Primero los militares cercaron el barrio construyendo barricadas de sacos y alambre de púas, después instalaron nidos de ametralladoras mientras aviones y helicópteros sobrevolaban amenazadores. Por último, fuimos rodeados por tanques y se cortaron los servicios básicos, sin los cuales y dadas las temperaturas cercanas a los cincuenta grados, era imposible sobrevivir. Entonces fue cuando la metralla rompió el silencio y las ráfagas se sucedieron ininterrumpidas día y noche, incrementadas por intermitentes disparos de obuses. Algunos sonaban lejos y otros muy cerca, pero nunca vi explosiones
El ejército repartía agua en botellas desechables y no podía salir del lugar a pesar de los esfuerzos del consulado chileno para evacuarme. Nuestra pensión contaba con un pequeño generador que mantenía nuestros refrigeradores funcionando intermitentemente, pero la comida empezaba a escasear.

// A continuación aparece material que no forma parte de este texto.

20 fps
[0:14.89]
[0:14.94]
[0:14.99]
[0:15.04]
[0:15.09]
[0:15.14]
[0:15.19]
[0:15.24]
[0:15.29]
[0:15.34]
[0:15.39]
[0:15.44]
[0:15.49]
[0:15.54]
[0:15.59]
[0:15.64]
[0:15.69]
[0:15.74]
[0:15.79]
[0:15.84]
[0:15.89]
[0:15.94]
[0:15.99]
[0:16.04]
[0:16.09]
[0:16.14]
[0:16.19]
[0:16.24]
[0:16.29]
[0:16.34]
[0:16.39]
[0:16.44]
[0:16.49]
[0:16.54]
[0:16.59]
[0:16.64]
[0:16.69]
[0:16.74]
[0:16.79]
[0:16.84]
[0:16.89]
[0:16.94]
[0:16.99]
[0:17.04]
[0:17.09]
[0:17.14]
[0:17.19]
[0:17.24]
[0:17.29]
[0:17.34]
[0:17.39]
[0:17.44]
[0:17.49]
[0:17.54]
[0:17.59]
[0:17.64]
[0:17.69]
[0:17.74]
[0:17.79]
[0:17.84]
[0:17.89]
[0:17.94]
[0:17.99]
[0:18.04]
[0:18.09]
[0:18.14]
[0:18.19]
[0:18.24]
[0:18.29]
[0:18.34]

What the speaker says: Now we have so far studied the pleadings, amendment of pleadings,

En los días anteriores, mi apariencia occidental me permitía salvar las barricadas, pero después fue imposible romper el sitio. Frente a nuestra pensión se instalaron un tanque y un camión con soldados por dos días completos, antes de que se lanzara el ataque combinado de fuerza y aire. Recuerdo con horror haber observado tomar posiciones al tanque a pesar de que nunca disparó y haber visto la cara de los pilotos de los helicópteros cuando maniobraban para disparar misiles que, tras una estela de humo, destruían estruendosamente sus objetivos. Todo el barrio se cubrió de una humareda parda con un fuerte olor químico. Las mansiones del barrio se llenaron de sacos de arena amontonados junto a los portones exteriores y sus ventanales fueron cubiertas con tela adhesiva para evitar el estallido y astillamiento de sus vidrios. Atrás de las improvisadas trincheras de las casas aguardaban decenas de guardias armados.

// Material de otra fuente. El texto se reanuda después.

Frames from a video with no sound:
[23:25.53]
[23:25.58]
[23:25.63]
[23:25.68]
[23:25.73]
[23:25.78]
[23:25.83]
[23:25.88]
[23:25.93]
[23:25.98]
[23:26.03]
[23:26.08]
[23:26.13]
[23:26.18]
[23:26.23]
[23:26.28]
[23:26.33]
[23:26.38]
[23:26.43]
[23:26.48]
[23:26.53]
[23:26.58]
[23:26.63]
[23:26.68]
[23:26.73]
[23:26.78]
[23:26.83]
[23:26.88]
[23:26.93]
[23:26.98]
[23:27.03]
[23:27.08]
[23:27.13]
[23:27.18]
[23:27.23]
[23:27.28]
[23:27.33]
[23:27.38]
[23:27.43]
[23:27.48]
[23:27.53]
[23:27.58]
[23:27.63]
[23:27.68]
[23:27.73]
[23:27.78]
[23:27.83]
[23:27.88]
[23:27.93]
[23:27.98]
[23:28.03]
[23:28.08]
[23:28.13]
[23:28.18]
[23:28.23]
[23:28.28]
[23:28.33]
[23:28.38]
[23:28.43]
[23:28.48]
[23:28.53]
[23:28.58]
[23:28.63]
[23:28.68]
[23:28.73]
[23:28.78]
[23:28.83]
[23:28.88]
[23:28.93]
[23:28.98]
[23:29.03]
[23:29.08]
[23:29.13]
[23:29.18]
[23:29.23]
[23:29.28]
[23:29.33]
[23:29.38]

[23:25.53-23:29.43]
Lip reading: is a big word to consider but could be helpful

Tras dos días de asedio, los talibanes sucumbieron a la artillería del ejército, permitiendo el ataque de los comandos que encontraron una fiera resistencia para terminar en una terrible masacre. Murieron un coronel, varios oficiales y miembros de la tropa de asalto, con un saldo final de más de seiscientos talibanes fallecidos según las cifras oficiales que se publicaron dos días después tras levantar el sitio para evacuar a los caídos a escasa distancia de donde yo vivía. Si bien los pormenores se rumoreaban a viva voz y con bastante detalle, nunca se publicaron reportajes o fotografías de la refriega.

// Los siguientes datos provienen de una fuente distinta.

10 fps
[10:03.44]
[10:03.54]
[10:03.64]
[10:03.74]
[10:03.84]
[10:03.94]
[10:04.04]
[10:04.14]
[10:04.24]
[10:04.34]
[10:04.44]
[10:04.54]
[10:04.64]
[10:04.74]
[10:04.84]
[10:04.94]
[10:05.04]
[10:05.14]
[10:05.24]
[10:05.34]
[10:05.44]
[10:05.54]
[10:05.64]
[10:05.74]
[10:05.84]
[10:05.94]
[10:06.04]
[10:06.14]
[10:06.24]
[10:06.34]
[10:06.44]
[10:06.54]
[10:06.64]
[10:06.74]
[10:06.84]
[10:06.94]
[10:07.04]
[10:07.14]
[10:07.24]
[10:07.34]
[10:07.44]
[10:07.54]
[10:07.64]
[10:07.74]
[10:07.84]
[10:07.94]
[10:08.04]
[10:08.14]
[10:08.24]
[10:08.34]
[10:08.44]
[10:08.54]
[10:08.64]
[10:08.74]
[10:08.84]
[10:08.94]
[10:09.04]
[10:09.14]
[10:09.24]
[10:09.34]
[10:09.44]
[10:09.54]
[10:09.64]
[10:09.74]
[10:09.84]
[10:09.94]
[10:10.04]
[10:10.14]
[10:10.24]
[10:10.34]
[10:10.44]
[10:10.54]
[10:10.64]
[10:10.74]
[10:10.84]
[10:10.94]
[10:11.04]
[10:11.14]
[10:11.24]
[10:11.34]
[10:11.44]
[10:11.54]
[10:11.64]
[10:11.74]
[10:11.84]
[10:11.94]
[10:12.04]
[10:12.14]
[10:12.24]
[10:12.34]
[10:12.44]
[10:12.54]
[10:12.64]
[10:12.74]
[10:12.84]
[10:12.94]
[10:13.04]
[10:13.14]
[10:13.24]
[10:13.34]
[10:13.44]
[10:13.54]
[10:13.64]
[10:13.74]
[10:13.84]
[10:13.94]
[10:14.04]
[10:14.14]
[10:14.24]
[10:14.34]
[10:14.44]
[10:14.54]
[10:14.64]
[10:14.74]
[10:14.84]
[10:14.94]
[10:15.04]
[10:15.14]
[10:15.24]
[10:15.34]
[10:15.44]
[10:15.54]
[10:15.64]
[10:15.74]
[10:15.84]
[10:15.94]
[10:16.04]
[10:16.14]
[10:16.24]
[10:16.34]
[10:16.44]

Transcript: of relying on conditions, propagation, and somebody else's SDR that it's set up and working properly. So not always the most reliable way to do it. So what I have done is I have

Pakistán era un conjunto de pueblos que unía apenas el islam, a pesar de sus numerosas sectas como eran los chiitas, sunitas, sufistas, wahabitas, ismaelitas y otras más tradicionales radicadas en la profundidad de los aislados valles interiores de las montañas. Estas estaban muy asociadas a clanes que se tenían odios feroces desde los tiempos de Mahoma.
El urdu es el idioma oficial, pero un porcentaje importante de la población habla cotidianamente sus propios dialectos locales. El inglés opera como lingua franca para asuntos de gobierno y lo habla una pequeña minoría, mientras el resto habla el urdu, una lengua que sincretiza los idiomas de los mercenarios turcos, persas y arábicos reclutados por los conquistadores mongoles. El urdu pakistaní, escrito de derecha a izquierda en caracteres cercanos al árabe es fonéticamente idéntico al hindi, que se escribe en sánscrito, por lo que las películas hindúes no necesitan traducción; nadie entendería los subtítulos.
A pesar del urdú, existían cuatro grandes idiomas nacionales en Pakistán y un sinfín de dialectos tribales en la frontera del noroeste. Dentro de los primeros estaban los que hablaban los penjabis, los sindhis, los baluchis y los pastunes, que no se entendían entre ellos, y otros dialectos que hablaban los tayikos, los cachemiros, los waziris, incluso había una lengua indogriega que se hablaba en las montañas, herencia de la conquista de Alejandro Magno hace veintitrés siglos, cuya esposa Roxana era una princesa originaria de ese lugar al norte del país. A pesar de ese enredo, el país tenía una férrea unidad nacional basada en su rivalidad con la India.